Unfortunately, I didn't get to see the school when I was up there- but I'm willing to sign up sight unseen if I can get some good feedback...

Thanks!

  1. s
    sgerard May 4, 2007 09:05 AM

    I've taken their "Knife Skills" class. It was worthwhile, but it's only a 4 hour class, so not sure if it's indicative of their more intensive offerings.

    They *do* have a pretty good reputation though, so I don't really think you can go wrong.

    Good luck!

    1 Reply
    1. re: sgerard
      s
      susie519 May 4, 2007 10:23 AM

      i'm taking that class tomorrow!

    2. ChefJune May 4, 2007 09:14 AM

      If you contact Roberta Dowling, the owner, she will give you a list of references you can contact. They've been in business a loooong time, and have always enjoyed a fine reputation. Their graduates are working all over the US.

      1. n
        Northshoregirl May 4, 2007 12:28 PM

        I have taken six or seven classes with Delphin Gomes, both in Marblehead where he had his own small school and a couple in Cambridge after he moved. If he's still there, and all/most of the pastry classes are with him, I'd highly recommend it. He was trained in France (he's French) and really knows his stuff.

        1. c
          cambridgejen May 4, 2007 01:21 PM

          I have a friend who's in his final term of the chef's program and he loves it.

          1. mintchip May 4, 2007 05:32 PM

            I graduated from the professional chef's program back in the early 90's. I can't comment on the current faculty - but I still see Roberta from time to time- and have seen the recently renovated kitchens. From what I can tell, the program has remained consistant, if not improved. Plus - I still get alumni event emails.

            Also - it is in a nice part of cambridge (important, since you'll be spending a lot of time there!), and it is close to the subway.

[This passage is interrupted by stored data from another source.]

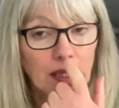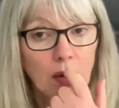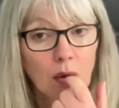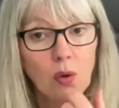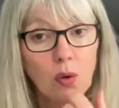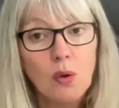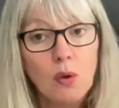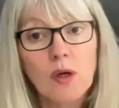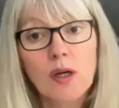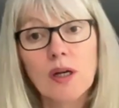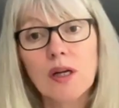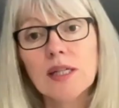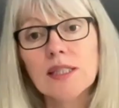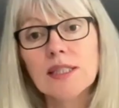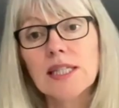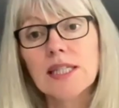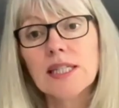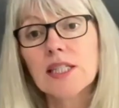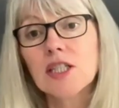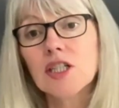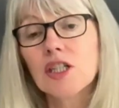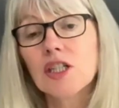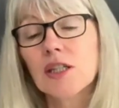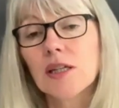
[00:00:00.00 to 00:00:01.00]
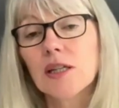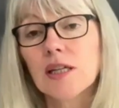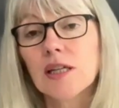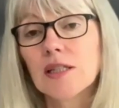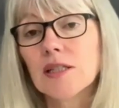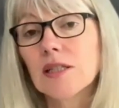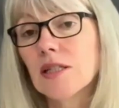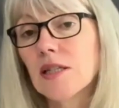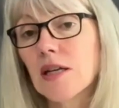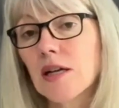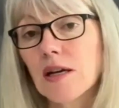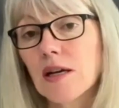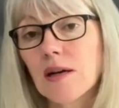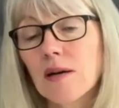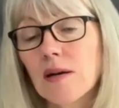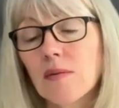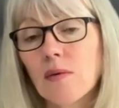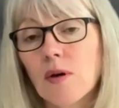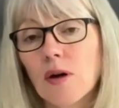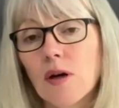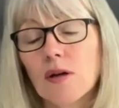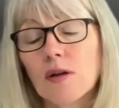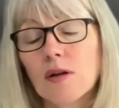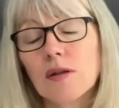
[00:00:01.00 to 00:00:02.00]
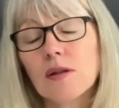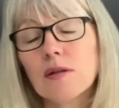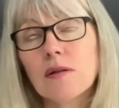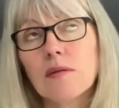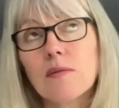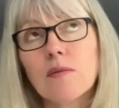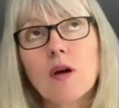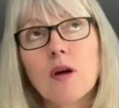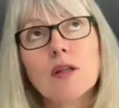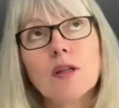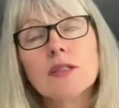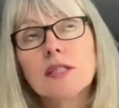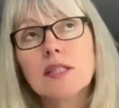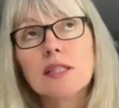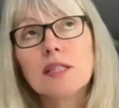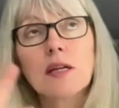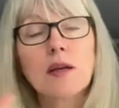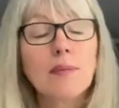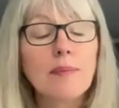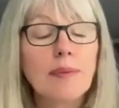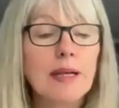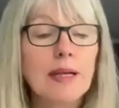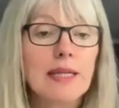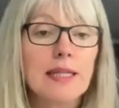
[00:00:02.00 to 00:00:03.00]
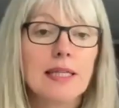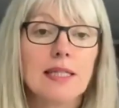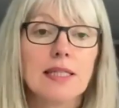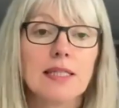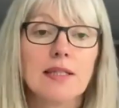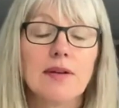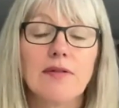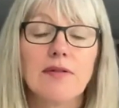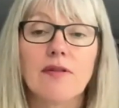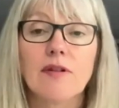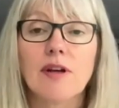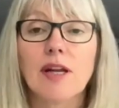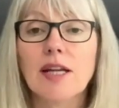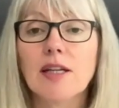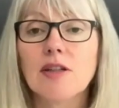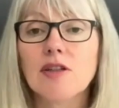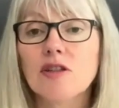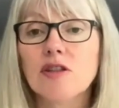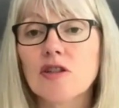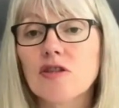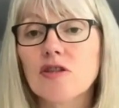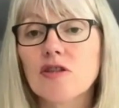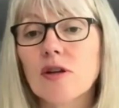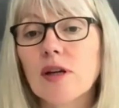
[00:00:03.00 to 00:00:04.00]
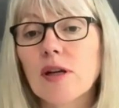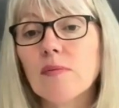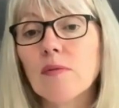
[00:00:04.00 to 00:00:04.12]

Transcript: organisation that's works in a completely different industry,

            I have remained close to people I graduated with - overall I had a very favorable experience.

            1. xo_kizzy_xo May 4, 2007 05:39 PM

              I'm a graduate of Cambridge -- not working directly in the restaurant field, but I am a baker. The curriculum (including Delphine Gomes' pastry inclusion) was wholly reconstructed a couple of years ago. I do believe they're enjoying a resurgence of students as well as reputation because of it.

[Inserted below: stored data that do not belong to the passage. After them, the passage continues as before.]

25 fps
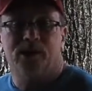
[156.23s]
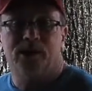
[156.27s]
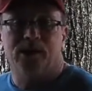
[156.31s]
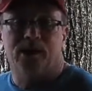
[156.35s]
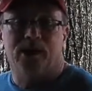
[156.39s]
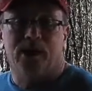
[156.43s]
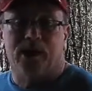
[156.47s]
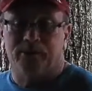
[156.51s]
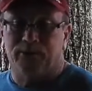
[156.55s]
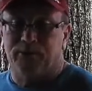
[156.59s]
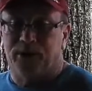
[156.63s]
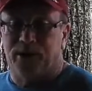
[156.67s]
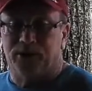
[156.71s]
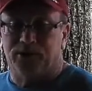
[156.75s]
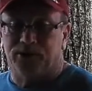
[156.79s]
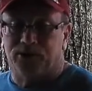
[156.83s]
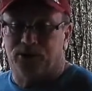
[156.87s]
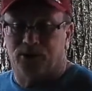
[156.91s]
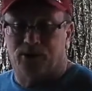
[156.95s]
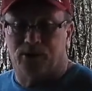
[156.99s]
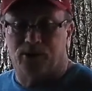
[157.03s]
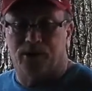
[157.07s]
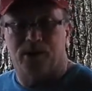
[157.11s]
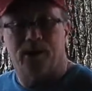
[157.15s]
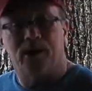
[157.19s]
and
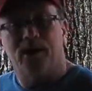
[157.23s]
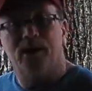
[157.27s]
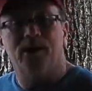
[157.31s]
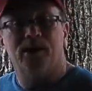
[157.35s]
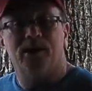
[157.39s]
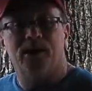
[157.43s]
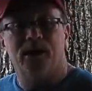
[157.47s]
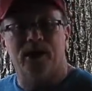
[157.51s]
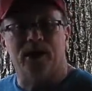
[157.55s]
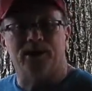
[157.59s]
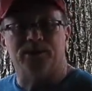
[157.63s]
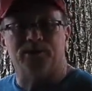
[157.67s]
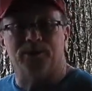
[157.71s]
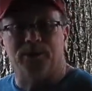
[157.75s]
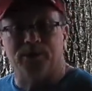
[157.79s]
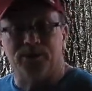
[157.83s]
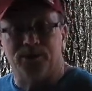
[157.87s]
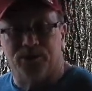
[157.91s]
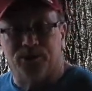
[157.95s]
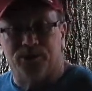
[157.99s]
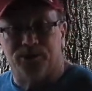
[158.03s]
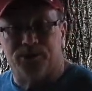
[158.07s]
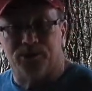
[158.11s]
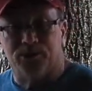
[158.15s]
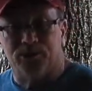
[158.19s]
mentor has been
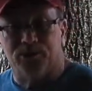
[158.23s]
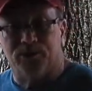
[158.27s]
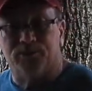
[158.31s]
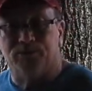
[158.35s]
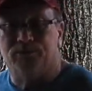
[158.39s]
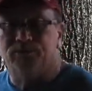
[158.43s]
YouTube.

              When I was there, there was no separate pastry program. The Professional Chef program covered mostly savory with concentrations in both Italian and Classical French. Baking and pastry were only offered during the first (aka "Basic") semester, although you'd meet a particular bread or sweet here and there later on.

              I became interested in Cambridge after taking a couple of their weekend classes. I wasn't interested in a 2-year program because of finances/time constraints, so it fit my needs perfectly.

              Sometimes I wish I could return there and repeat everything!

              1. l
                linz May 4, 2007 07:25 PM

                i took that class. chef delphin is really great. but since i went )i was in the 1st class), he's taken on 3 new classloads so he's teaching 4 days a week/16 hours each. a little overburdened. so you aren't going to get as much individual attention from him. that said, he's really a great teacher and his recipes always work. i'm not sure how much savory cooking you'd be donig now, but if i were you i'd try ot find out how many classes delphin will teach, and who will teach the rest, and evaluate the cost of living in boston versus florida. boston is MUCH more expensive. in general you can expect the class to take up 20 hours per week, 2 days and one evening seminar, so you can plan to find a job accordingly. most of us started working in pastry a couple months into the program. not sire if the new kiddies are still doing that. hope that helps. if you have any specific questions, shoot me an email.